I work on the Byzantine Empire between 500 and 1200. I am currently interested primarily in its social and economic history, but I also work on historiography, the church, and bureaucracy. I try to see Byzantium in its broader context and am interested in its interactions with such neighbours as the Islamic world, the steppe nomads, the Slavs, and the Christian cultures of the Near East. I also work on early medieval slavery and slave trade, especially on the trade system that connected the Islamic world with Scandinavia and the Slavic lands (and to some extent Byzantium) in the 9th and 10th centuries.
Research Interests
- Byzantium 500-1200
- Early medieval slavery and slave trade
- The Islamic world until the Seljuqs
- Early Slavic history
My doctoral dissertation on the monothelete controversy in the seventh century (whether Christ had one will or two) led me to a broader interest in the transformation of Byzantium in the 7th and 8th centuries. I am currently working on the Acts of the Sixth Ecumenical Council (680-1) which give a unique insight into this obscure period. I am also increasingly interested in the social and economic history of Byzantium in the 9th-11th centuries, and in the contacts of Byzantium with its neighbours such as the Islamic world, the steppe, the Slavs, the Scandinavians, and the western Europeans.
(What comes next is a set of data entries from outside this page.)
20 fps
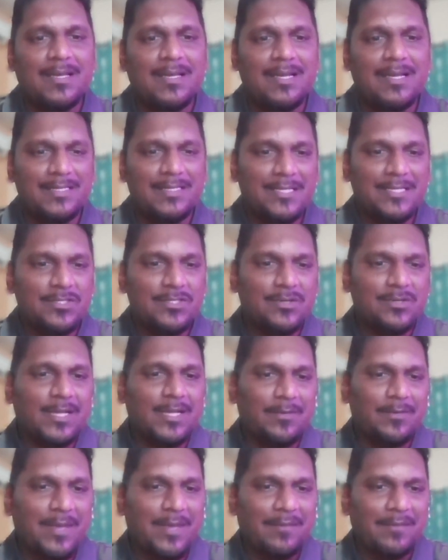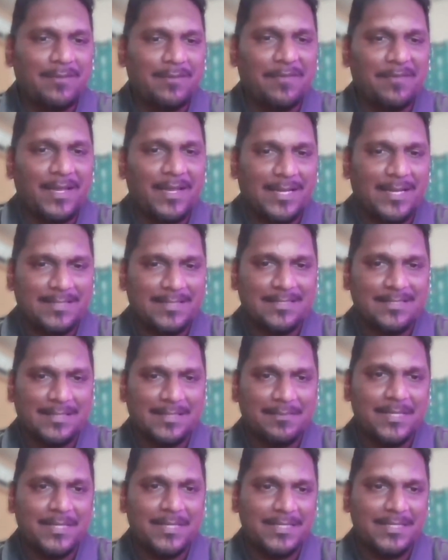let's ensure that we have the finances
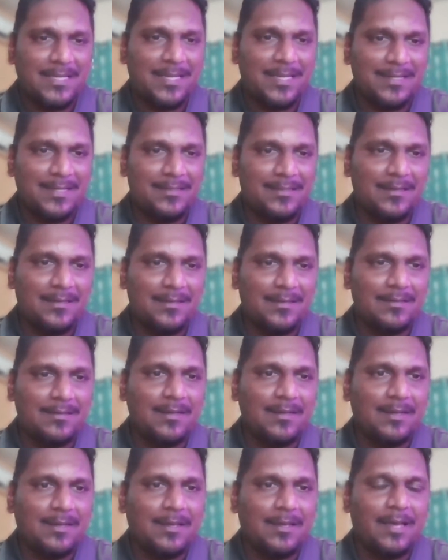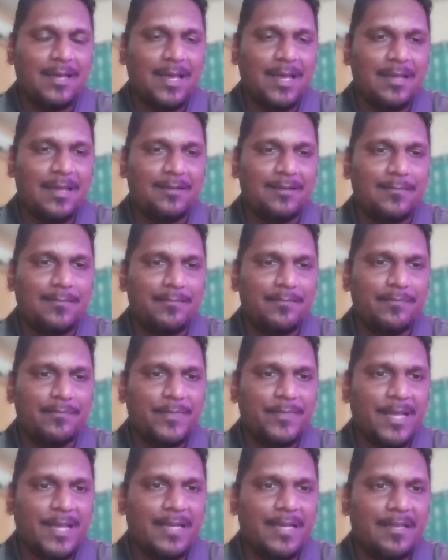in place to get it done. And
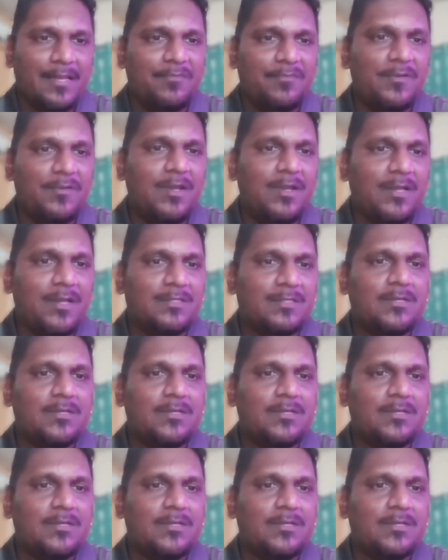if not,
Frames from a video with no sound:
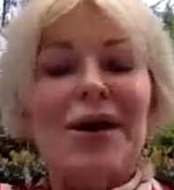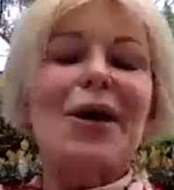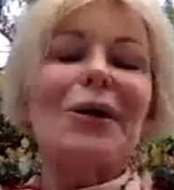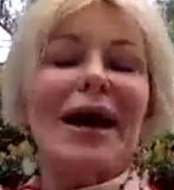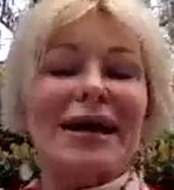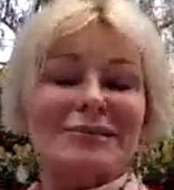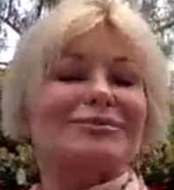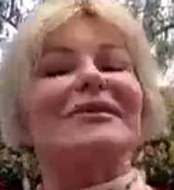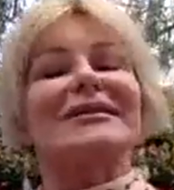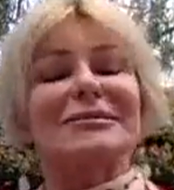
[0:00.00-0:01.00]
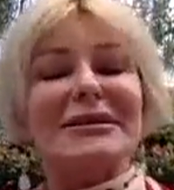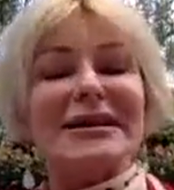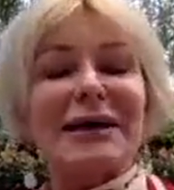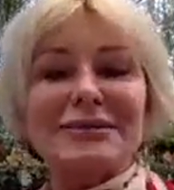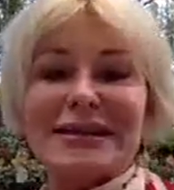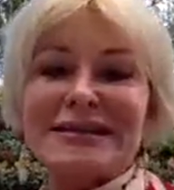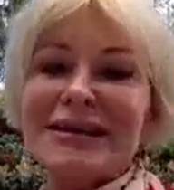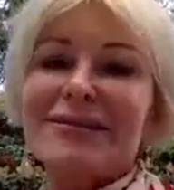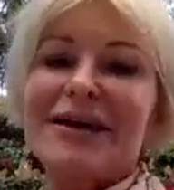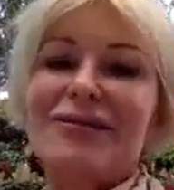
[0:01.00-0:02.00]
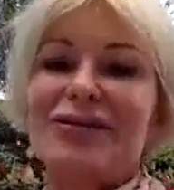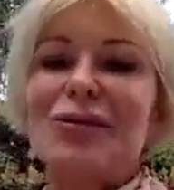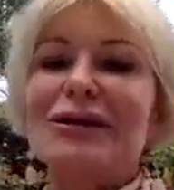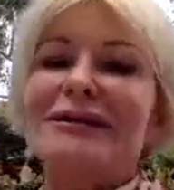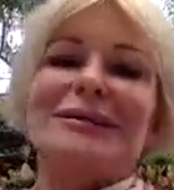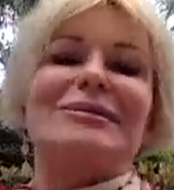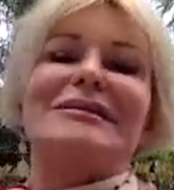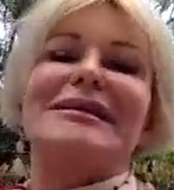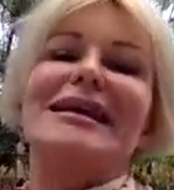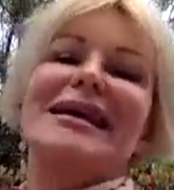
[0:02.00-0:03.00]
Okay, to be time sensitive, I have 2 more tips.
My post-doctoral project ‘Dirhams for Slaves’ (funded by the AHRC) attempted to explain the finds of hundreds of thousands of dirhams, mostly produced in Central Asia, all around the Baltic and in eastern Europe. Combined textual, numismatic and archaeological evidence reveals a major trade system, dealing mostly in slaves, that connected the Islamic world with Scandinavia and the Slavic lands in the 9th and 10th centuries. I am currently preparing a monograph on this slave trade system and its long-term implications (e.g. the emergence of states in Scandinavia and the Slavic lands). I am also increasingly interested in scientific methods that can be used to provenance silver and glass beads found in Viking-Age Scandinavia, and in the place of slavery in various medieval societies, including Byzantium.
Finally, I am interested in Eurasian connections in the middle ages and in comparative approaches, such as a study of imperial bureaucracies in Byzantium, the Abbasid Caliphate, Tang and Song China, and Heian Japan.